Reputation: 4463
I tried these type of queries in ElasticSearch and wondering which type is the most suitable (most accurate and most efficient) one. Basically, one person can have multiple set of names (array). Names split into firstname, surname and middlename. Some person can have just firstname and surname. Parameter (input) is fullname (combination of firstname, surname and middlename in one string). Fuzzy logic added. One difference I notice is the score.
This is the score of the first result returned.

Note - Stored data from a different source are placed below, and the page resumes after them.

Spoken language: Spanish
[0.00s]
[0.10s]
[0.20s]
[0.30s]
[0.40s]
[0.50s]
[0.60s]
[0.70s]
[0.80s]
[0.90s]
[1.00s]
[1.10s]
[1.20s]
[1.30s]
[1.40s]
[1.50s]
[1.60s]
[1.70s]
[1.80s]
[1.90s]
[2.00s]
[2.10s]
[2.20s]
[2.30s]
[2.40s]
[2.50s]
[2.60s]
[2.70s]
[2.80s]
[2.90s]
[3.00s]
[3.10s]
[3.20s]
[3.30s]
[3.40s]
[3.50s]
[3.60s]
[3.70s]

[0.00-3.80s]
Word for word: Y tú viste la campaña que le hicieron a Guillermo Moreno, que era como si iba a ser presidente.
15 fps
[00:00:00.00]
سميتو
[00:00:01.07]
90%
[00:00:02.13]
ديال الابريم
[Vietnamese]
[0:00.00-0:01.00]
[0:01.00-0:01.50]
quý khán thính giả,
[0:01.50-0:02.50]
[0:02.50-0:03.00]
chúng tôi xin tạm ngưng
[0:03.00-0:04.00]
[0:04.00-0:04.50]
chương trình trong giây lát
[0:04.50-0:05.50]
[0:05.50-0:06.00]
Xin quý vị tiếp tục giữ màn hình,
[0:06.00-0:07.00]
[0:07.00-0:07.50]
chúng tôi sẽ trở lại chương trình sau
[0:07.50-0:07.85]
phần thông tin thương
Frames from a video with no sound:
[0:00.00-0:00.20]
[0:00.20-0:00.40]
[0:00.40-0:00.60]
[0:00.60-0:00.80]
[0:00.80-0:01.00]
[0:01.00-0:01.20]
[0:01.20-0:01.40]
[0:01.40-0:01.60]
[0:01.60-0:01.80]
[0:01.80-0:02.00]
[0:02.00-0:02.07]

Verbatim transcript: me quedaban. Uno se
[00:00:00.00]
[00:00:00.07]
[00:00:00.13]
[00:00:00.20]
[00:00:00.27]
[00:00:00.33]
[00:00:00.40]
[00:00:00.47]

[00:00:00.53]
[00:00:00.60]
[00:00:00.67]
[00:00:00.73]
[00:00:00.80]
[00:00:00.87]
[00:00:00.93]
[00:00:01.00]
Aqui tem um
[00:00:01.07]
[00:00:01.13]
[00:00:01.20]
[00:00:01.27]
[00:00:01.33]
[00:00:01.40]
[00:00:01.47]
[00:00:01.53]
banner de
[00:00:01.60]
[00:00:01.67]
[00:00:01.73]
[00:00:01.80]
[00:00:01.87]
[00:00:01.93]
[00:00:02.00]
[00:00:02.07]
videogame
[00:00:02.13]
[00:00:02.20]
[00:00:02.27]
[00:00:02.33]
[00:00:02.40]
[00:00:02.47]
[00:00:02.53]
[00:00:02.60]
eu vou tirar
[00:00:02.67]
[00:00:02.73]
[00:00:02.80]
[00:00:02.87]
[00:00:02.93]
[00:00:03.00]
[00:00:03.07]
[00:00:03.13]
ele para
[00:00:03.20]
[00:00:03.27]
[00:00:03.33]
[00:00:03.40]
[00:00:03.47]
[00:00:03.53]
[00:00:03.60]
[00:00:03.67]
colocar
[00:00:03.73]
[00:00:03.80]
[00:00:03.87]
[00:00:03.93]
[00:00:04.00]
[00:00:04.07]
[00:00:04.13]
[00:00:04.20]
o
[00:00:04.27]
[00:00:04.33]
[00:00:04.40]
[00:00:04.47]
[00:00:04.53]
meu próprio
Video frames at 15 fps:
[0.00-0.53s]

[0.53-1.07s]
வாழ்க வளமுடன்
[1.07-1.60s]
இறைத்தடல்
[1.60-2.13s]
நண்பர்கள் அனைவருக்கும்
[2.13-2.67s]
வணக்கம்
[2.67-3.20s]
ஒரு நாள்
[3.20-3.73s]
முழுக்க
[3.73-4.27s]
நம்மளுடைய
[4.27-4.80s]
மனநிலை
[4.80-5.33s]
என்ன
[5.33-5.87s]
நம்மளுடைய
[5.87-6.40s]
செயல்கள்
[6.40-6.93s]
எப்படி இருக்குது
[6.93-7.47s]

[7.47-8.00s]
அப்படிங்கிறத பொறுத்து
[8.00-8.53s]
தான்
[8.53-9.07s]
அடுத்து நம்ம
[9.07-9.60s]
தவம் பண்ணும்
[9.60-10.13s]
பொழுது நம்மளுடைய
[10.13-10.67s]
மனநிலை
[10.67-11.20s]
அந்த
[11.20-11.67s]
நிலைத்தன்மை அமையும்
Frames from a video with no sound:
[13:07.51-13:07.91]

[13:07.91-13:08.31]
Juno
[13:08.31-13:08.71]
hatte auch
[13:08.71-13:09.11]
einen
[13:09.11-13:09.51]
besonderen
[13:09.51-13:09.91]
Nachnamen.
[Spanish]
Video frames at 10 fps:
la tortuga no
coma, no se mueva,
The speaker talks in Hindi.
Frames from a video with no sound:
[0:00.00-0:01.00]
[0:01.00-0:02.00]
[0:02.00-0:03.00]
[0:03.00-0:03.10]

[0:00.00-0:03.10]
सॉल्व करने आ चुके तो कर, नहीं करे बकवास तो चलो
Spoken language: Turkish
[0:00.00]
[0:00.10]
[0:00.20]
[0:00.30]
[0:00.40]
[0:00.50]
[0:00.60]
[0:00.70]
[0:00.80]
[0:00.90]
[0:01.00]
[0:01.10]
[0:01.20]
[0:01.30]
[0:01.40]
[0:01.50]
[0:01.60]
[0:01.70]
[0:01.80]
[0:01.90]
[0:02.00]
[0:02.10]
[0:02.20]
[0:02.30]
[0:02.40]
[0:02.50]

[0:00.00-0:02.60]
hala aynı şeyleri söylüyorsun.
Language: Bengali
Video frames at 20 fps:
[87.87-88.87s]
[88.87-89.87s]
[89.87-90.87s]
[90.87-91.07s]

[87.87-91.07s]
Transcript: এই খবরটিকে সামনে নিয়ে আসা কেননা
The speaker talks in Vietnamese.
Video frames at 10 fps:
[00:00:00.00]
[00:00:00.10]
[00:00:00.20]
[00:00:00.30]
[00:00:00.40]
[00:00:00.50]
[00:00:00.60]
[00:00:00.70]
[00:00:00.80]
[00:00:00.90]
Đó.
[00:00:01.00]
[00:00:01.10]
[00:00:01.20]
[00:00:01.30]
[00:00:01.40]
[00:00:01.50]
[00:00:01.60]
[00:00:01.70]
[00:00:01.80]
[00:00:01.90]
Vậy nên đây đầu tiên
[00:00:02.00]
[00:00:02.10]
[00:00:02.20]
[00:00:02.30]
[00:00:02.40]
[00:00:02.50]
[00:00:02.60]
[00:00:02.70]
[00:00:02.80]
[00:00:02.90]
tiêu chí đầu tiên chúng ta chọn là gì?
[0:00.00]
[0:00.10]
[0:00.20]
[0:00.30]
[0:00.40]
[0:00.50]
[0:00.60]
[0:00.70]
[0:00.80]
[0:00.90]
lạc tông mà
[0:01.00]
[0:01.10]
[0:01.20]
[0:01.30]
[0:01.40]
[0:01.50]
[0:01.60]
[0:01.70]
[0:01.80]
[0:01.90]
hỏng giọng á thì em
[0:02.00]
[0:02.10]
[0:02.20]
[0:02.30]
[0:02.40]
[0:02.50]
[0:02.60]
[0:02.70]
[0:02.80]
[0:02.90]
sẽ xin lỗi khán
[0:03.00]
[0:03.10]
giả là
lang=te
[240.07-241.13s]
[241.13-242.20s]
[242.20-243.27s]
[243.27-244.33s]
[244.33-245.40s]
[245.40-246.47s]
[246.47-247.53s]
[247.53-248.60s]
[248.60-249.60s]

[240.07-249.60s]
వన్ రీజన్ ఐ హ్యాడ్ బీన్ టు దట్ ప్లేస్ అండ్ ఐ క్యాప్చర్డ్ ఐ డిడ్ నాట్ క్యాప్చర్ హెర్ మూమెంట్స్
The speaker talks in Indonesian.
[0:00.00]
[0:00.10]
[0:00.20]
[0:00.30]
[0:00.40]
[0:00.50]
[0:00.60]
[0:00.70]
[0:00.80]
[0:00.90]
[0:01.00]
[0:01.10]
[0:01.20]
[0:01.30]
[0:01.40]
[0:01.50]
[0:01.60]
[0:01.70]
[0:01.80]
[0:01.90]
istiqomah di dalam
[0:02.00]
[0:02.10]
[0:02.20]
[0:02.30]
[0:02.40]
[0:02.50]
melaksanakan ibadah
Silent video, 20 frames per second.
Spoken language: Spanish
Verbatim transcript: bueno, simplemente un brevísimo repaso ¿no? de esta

Is this mean that the second query is the most accurate query for this requirement?
GET /person/_search
{
"query": {
"bool": {
"should": [
{
"multi_match": {
"query": "David Bill Gonzalo~",
"fields": [
"nameDetails.name.nameValue.firstName",
"nameDetails.name.nameValue.surname",
"nameDetails.name.nameValue.middleName"
]
}
}
]
}
}
}
GET /person/_search
{
"query": {
"bool": {
"should": [
{
"match": {
"nameDetails.name.nameValue.firstName": "David Bill Gonzalo~"
}
},
{
"match": {
"nameDetails.name.nameValue.surname": "David Bill Gonzalo~"
}
},
{
"match": {
"nameDetails.name.nameValue.middleName": "David Bill Gonzalo~"
}
}
]
}
}
}
GET /person/_search
{
"query": {
"bool": {
"must": [
{
"query_string": {
"fields": [
"nameDetails.name.nameValue.firstName",
"nameDetails.name.nameValue.surname",
"nameDetails.name.nameValue.middleName"
],
"query": "David Bill Gonzalo~"
}
}
]
}
}
}
Upvotes: 1
Views: 1561
Reputation: 16172
First Query:
The multi-match query allows us to run a query on multiple fields. It is an extension of the match query.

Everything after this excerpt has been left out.